[[ DATA FOR REVIEW, beginning ]]

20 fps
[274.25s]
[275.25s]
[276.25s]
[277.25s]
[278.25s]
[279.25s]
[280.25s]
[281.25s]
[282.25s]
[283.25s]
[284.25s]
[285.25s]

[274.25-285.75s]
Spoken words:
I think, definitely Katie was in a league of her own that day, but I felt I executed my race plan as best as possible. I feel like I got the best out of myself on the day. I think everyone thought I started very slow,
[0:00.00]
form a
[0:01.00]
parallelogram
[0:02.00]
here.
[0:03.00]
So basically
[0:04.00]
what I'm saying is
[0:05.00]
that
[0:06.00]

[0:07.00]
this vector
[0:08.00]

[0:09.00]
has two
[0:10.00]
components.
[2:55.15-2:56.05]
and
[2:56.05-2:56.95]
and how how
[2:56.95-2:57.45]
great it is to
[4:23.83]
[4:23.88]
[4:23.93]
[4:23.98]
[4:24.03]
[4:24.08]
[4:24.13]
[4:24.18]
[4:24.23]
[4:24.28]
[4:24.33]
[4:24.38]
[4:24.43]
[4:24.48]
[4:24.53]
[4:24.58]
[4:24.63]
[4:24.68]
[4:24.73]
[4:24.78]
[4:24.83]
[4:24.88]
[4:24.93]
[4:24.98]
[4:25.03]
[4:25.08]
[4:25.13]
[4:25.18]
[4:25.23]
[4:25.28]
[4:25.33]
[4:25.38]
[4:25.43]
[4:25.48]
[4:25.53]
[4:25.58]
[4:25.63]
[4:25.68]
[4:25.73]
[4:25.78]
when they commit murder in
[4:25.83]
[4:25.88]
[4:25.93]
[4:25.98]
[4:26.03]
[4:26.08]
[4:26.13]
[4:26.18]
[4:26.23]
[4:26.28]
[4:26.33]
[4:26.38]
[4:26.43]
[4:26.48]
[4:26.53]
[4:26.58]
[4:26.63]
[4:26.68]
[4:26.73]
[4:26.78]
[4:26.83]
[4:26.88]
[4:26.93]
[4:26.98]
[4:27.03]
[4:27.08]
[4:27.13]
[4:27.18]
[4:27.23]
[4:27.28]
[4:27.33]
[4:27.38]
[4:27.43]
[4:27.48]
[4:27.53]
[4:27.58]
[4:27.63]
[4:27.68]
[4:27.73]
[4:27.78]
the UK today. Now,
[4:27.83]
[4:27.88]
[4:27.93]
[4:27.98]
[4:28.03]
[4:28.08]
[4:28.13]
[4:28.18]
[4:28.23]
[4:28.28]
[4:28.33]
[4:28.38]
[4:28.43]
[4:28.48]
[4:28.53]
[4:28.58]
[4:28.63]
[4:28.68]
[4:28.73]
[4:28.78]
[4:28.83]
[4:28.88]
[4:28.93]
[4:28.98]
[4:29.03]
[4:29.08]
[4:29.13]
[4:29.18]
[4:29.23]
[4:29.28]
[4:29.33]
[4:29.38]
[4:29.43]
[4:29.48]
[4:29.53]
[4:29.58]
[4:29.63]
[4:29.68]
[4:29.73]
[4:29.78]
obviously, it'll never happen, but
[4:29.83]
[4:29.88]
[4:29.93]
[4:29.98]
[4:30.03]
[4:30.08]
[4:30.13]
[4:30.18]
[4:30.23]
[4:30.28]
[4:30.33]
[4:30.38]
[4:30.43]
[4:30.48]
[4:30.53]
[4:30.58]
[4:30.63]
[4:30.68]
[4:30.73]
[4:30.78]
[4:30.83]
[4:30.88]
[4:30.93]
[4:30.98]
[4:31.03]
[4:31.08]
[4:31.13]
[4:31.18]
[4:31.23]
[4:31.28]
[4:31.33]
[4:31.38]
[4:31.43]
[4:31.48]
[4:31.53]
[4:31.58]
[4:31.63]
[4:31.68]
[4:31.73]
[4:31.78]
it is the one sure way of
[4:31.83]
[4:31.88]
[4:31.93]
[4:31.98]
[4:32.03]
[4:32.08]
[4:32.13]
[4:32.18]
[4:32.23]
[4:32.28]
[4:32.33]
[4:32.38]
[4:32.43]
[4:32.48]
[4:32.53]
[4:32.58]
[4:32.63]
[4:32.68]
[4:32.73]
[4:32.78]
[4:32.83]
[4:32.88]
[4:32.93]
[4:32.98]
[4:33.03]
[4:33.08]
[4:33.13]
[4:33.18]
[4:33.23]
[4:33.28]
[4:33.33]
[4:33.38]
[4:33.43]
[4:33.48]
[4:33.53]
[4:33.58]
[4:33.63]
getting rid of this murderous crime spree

[[ DATA FOR REVIEW, end ]]

GOAL OF THE EXERCISE: Every record above should be written out exactly.

EXPECTED OUTPUT:
20 fps
[274.25s]
[275.25s]
[276.25s]
[277.25s]
[278.25s]
[279.25s]
[280.25s]
[281.25s]
[282.25s]
[283.25s]
[284.25s]
[285.25s]

[274.25-285.75s]
Spoken words:
I think, definitely Katie was in a league of her own that day, but I felt I executed my race plan as best as possible. I feel like I got the best out of myself on the day. I think everyone thought I started very slow,
[0:00.00]
form a
[0:01.00]
parallelogram
[0:02.00]
here.
[0:03.00]
So basically
[0:04.00]
what I'm saying is
[0:05.00]
that
[0:06.00]

[0:07.00]
this vector
[0:08.00]

[0:09.00]
has two
[0:10.00]
components.
[2:55.15-2:56.05]
and
[2:56.05-2:56.95]
and how how
[2:56.95-2:57.45]
great it is to
[4:23.83]
[4:23.88]
[4:23.93]
[4:23.98]
[4:24.03]
[4:24.08]
[4:24.13]
[4:24.18]
[4:24.23]
[4:24.28]
[4:24.33]
[4:24.38]
[4:24.43]
[4:24.48]
[4:24.53]
[4:24.58]
[4:24.63]
[4:24.68]
[4:24.73]
[4:24.78]
[4:24.83]
[4:24.88]
[4:24.93]
[4:24.98]
[4:25.03]
[4:25.08]
[4:25.13]
[4:25.18]
[4:25.23]
[4:25.28]
[4:25.33]
[4:25.38]
[4:25.43]
[4:25.48]
[4:25.53]
[4:25.58]
[4:25.63]
[4:25.68]
[4:25.73]
[4:25.78]
when they commit murder in
[4:25.83]
[4:25.88]
[4:25.93]
[4:25.98]
[4:26.03]
[4:26.08]
[4:26.13]
[4:26.18]
[4:26.23]
[4:26.28]
[4:26.33]
[4:26.38]
[4:26.43]
[4:26.48]
[4:26.53]
[4:26.58]
[4:26.63]
[4:26.68]
[4:26.73]
[4:26.78]
[4:26.83]
[4:26.88]
[4:26.93]
[4:26.98]
[4:27.03]
[4:27.08]
[4:27.13]
[4:27.18]
[4:27.23]
[4:27.28]
[4:27.33]
[4:27.38]
[4:27.43]
[4:27.48]
[4:27.53]
[4:27.58]
[4:27.63]
[4:27.68]
[4:27.73]
[4:27.78]
the UK today. Now,
[4:27.83]
[4:27.88]
[4:27.93]
[4:27.98]
[4:28.03]
[4:28.08]
[4:28.13]
[4:28.18]
[4:28.23]
[4:28.28]
[4:28.33]
[4:28.38]
[4:28.43]
[4:28.48]
[4:28.53]
[4:28.58]
[4:28.63]
[4:28.68]
[4:28.73]
[4:28.78]
[4:28.83]
[4:28.88]
[4:28.93]
[4:28.98]
[4:29.03]
[4:29.08]
[4:29.13]
[4:29.18]
[4:29.23]
[4:29.28]
[4:29.33]
[4:29.38]
[4:29.43]
[4:29.48]
[4:29.53]
[4:29.58]
[4:29.63]
[4:29.68]
[4:29.73]
[4:29.78]
obviously, it'll never happen, but
[4:29.83]
[4:29.88]
[4:29.93]
[4:29.98]
[4:30.03]
[4:30.08]
[4:30.13]
[4:30.18]
[4:30.23]
[4:30.28]
[4:30.33]
[4:30.38]
[4:30.43]
[4:30.48]
[4:30.53]
[4:30.58]
[4:30.63]
[4:30.68]
[4:30.73]
[4:30.78]
[4:30.83]
[4:30.88]
[4:30.93]
[4:30.98]
[4:31.03]
[4:31.08]
[4:31.13]
[4:31.18]
[4:31.23]
[4:31.28]
[4:31.33]
[4:31.38]
[4:31.43]
[4:31.48]
[4:31.53]
[4:31.58]
[4:31.63]
[4:31.68]
[4:31.73]
[4:31.78]
it is the one sure way of
[4:31.83]
[4:31.88]
[4:31.93]
[4:31.98]
[4:32.03]
[4:32.08]
[4:32.13]
[4:32.18]
[4:32.23]
[4:32.28]
[4:32.33]
[4:32.38]
[4:32.43]
[4:32.48]
[4:32.53]
[4:32.58]
[4:32.63]
[4:32.68]
[4:32.73]
[4:32.78]
[4:32.83]
[4:32.88]
[4:32.93]
[4:32.98]
[4:33.03]
[4:33.08]
[4:33.13]
[4:33.18]
[4:33.23]
[4:33.28]
[4:33.33]
[4:33.38]
[4:33.43]
[4:33.48]
[4:33.53]
[4:33.58]
[4:33.63]
getting rid of this murderous crime spree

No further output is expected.